What you will do —
The records below must be reproduced exactly, excluding any pictures.
***
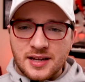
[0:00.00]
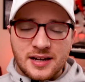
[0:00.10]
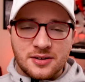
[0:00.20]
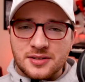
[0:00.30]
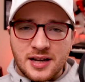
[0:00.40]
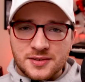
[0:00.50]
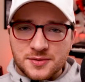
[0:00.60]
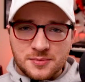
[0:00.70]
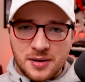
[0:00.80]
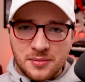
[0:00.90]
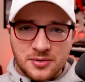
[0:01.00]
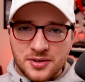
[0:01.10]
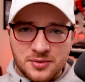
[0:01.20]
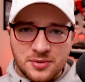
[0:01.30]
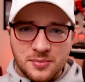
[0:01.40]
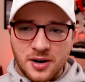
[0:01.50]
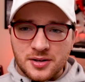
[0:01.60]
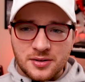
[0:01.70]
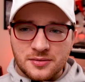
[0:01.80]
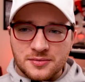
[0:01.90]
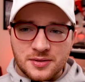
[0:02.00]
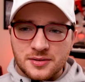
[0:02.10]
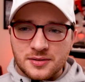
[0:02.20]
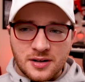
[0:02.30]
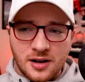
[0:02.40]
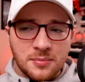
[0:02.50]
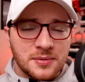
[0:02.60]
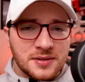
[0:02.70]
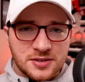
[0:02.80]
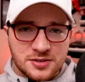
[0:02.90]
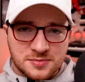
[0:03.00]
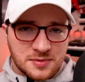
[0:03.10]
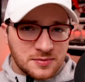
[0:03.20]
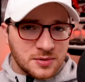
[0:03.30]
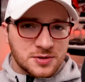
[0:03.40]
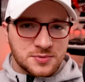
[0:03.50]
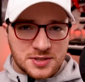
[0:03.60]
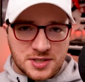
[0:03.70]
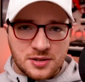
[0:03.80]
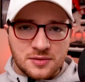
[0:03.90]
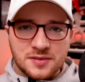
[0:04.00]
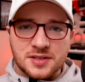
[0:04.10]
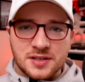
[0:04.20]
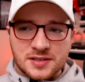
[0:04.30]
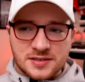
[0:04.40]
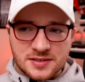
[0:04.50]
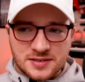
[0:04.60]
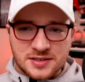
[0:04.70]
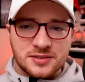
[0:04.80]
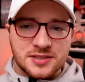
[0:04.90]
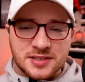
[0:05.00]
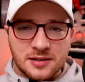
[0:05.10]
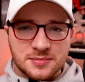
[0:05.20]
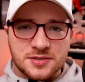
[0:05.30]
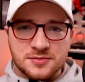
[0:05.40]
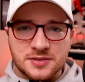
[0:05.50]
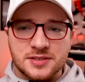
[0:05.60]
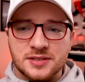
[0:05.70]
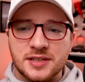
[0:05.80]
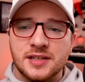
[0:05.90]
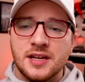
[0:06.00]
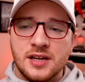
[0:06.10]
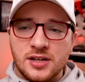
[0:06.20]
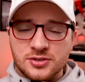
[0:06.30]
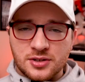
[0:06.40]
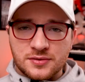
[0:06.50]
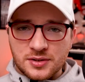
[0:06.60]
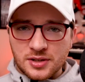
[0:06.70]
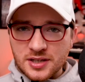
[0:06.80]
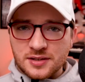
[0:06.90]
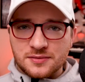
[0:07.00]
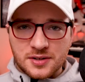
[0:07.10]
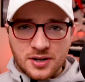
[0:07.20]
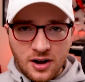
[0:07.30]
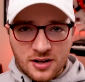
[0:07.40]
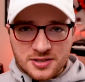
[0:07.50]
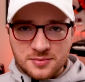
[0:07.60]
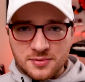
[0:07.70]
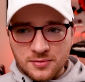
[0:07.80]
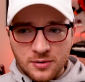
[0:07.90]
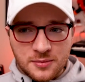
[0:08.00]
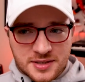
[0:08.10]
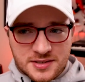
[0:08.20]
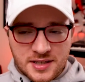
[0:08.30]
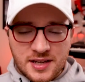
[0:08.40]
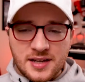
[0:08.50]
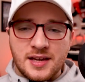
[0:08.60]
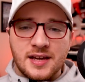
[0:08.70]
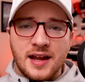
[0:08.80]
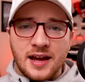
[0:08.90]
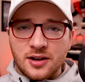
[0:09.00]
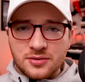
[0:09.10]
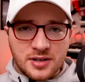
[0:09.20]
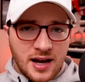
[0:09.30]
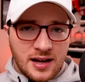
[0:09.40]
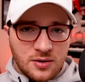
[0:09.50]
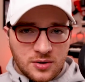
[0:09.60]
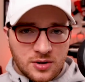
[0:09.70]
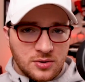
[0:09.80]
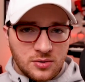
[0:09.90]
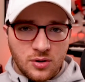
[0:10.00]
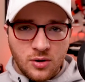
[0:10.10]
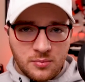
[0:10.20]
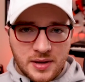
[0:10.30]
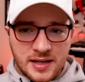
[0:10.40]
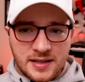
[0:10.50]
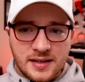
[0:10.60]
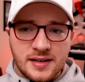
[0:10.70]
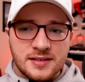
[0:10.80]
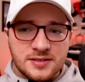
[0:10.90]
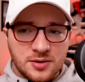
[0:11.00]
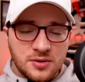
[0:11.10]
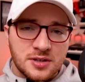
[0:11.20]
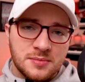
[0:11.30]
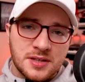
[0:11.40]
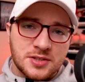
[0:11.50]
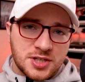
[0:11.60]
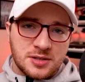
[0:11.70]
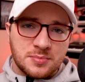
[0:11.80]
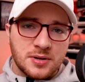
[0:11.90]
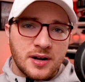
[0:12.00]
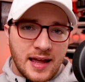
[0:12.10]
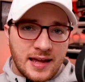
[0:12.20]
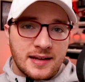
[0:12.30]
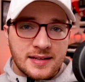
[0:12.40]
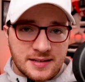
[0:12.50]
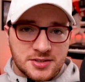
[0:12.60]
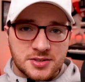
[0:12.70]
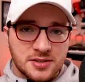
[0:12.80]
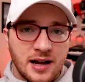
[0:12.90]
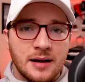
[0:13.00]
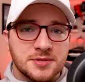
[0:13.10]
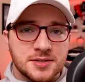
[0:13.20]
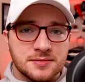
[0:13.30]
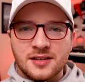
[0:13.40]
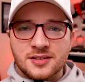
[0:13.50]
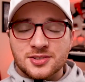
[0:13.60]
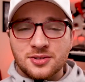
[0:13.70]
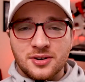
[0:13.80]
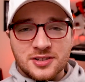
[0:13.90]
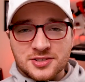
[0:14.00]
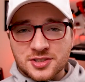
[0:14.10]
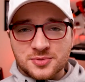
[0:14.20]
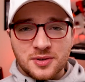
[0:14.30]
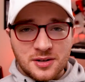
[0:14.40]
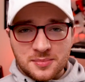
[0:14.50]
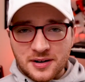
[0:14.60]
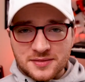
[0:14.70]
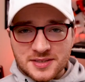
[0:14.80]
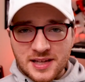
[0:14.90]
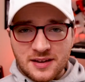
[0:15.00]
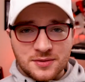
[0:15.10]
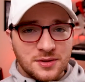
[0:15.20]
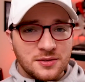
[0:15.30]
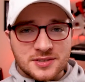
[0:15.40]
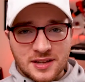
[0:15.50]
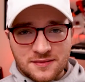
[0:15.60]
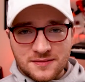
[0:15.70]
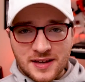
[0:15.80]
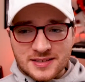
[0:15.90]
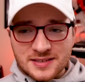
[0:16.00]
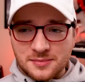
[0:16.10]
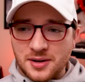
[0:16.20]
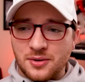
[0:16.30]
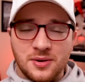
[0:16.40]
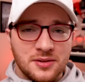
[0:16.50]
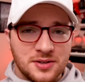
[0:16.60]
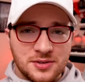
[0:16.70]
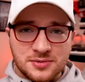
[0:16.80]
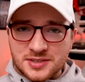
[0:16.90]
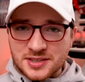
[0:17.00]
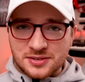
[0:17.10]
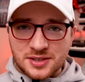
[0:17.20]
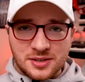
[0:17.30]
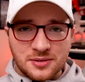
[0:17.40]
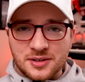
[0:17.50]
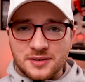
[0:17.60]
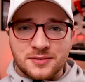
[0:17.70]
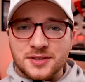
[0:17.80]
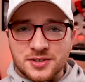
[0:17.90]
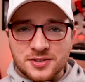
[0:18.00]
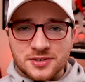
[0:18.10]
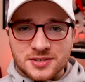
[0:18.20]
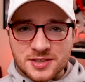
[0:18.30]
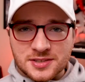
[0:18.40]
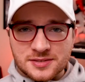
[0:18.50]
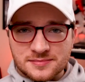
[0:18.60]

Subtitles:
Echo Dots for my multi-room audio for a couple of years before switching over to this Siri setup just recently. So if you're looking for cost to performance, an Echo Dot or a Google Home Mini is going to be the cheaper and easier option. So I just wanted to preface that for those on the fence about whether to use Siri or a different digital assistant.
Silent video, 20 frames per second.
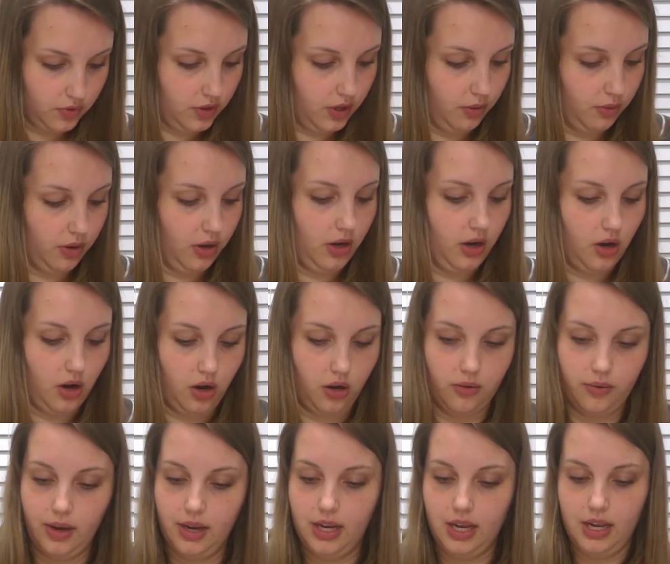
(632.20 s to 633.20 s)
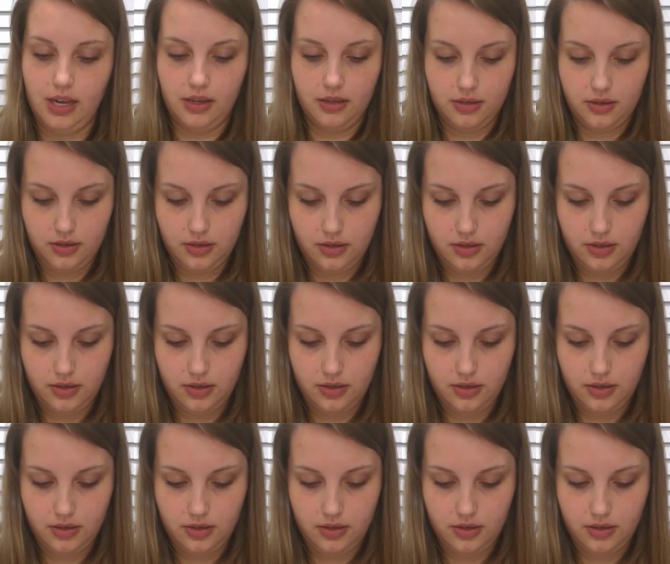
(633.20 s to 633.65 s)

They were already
***
Response to the task —
[0:00.00]
[0:00.10]
[0:00.20]
[0:00.30]
[0:00.40]
[0:00.50]
[0:00.60]
[0:00.70]
[0:00.80]
[0:00.90]
[0:01.00]
[0:01.10]
[0:01.20]
[0:01.30]
[0:01.40]
[0:01.50]
[0:01.60]
[0:01.70]
[0:01.80]
[0:01.90]
[0:02.00]
[0:02.10]
[0:02.20]
[0:02.30]
[0:02.40]
[0:02.50]
[0:02.60]
[0:02.70]
[0:02.80]
[0:02.90]
[0:03.00]
[0:03.10]
[0:03.20]
[0:03.30]
[0:03.40]
[0:03.50]
[0:03.60]
[0:03.70]
[0:03.80]
[0:03.90]
[0:04.00]
[0:04.10]
[0:04.20]
[0:04.30]
[0:04.40]
[0:04.50]
[0:04.60]
[0:04.70]
[0:04.80]
[0:04.90]
[0:05.00]
[0:05.10]
[0:05.20]
[0:05.30]
[0:05.40]
[0:05.50]
[0:05.60]
[0:05.70]
[0:05.80]
[0:05.90]
[0:06.00]
[0:06.10]
[0:06.20]
[0:06.30]
[0:06.40]
[0:06.50]
[0:06.60]
[0:06.70]
[0:06.80]
[0:06.90]
[0:07.00]
[0:07.10]
[0:07.20]
[0:07.30]
[0:07.40]
[0:07.50]
[0:07.60]
[0:07.70]
[0:07.80]
[0:07.90]
[0:08.00]
[0:08.10]
[0:08.20]
[0:08.30]
[0:08.40]
[0:08.50]
[0:08.60]
[0:08.70]
[0:08.80]
[0:08.90]
[0:09.00]
[0:09.10]
[0:09.20]
[0:09.30]
[0:09.40]
[0:09.50]
[0:09.60]
[0:09.70]
[0:09.80]
[0:09.90]
[0:10.00]
[0:10.10]
[0:10.20]
[0:10.30]
[0:10.40]
[0:10.50]
[0:10.60]
[0:10.70]
[0:10.80]
[0:10.90]
[0:11.00]
[0:11.10]
[0:11.20]
[0:11.30]
[0:11.40]
[0:11.50]
[0:11.60]
[0:11.70]
[0:11.80]
[0:11.90]
[0:12.00]
[0:12.10]
[0:12.20]
[0:12.30]
[0:12.40]
[0:12.50]
[0:12.60]
[0:12.70]
[0:12.80]
[0:12.90]
[0:13.00]
[0:13.10]
[0:13.20]
[0:13.30]
[0:13.40]
[0:13.50]
[0:13.60]
[0:13.70]
[0:13.80]
[0:13.90]
[0:14.00]
[0:14.10]
[0:14.20]
[0:14.30]
[0:14.40]
[0:14.50]
[0:14.60]
[0:14.70]
[0:14.80]
[0:14.90]
[0:15.00]
[0:15.10]
[0:15.20]
[0:15.30]
[0:15.40]
[0:15.50]
[0:15.60]
[0:15.70]
[0:15.80]
[0:15.90]
[0:16.00]
[0:16.10]
[0:16.20]
[0:16.30]
[0:16.40]
[0:16.50]
[0:16.60]
[0:16.70]
[0:16.80]
[0:16.90]
[0:17.00]
[0:17.10]
[0:17.20]
[0:17.30]
[0:17.40]
[0:17.50]
[0:17.60]
[0:17.70]
[0:17.80]
[0:17.90]
[0:18.00]
[0:18.10]
[0:18.20]
[0:18.30]
[0:18.40]
[0:18.50]
[0:18.60]

Subtitles:
Echo Dots for my multi-room audio for a couple of years before switching over to this Siri setup just recently. So if you're looking for cost to performance, an Echo Dot or a Google Home Mini is going to be the cheaper and easier option. So I just wanted to preface that for those on the fence about whether to use Siri or a different digital assistant.
Silent video, 20 frames per second.
(632.20 s to 633.20 s)
(633.20 s to 633.65 s)

They were already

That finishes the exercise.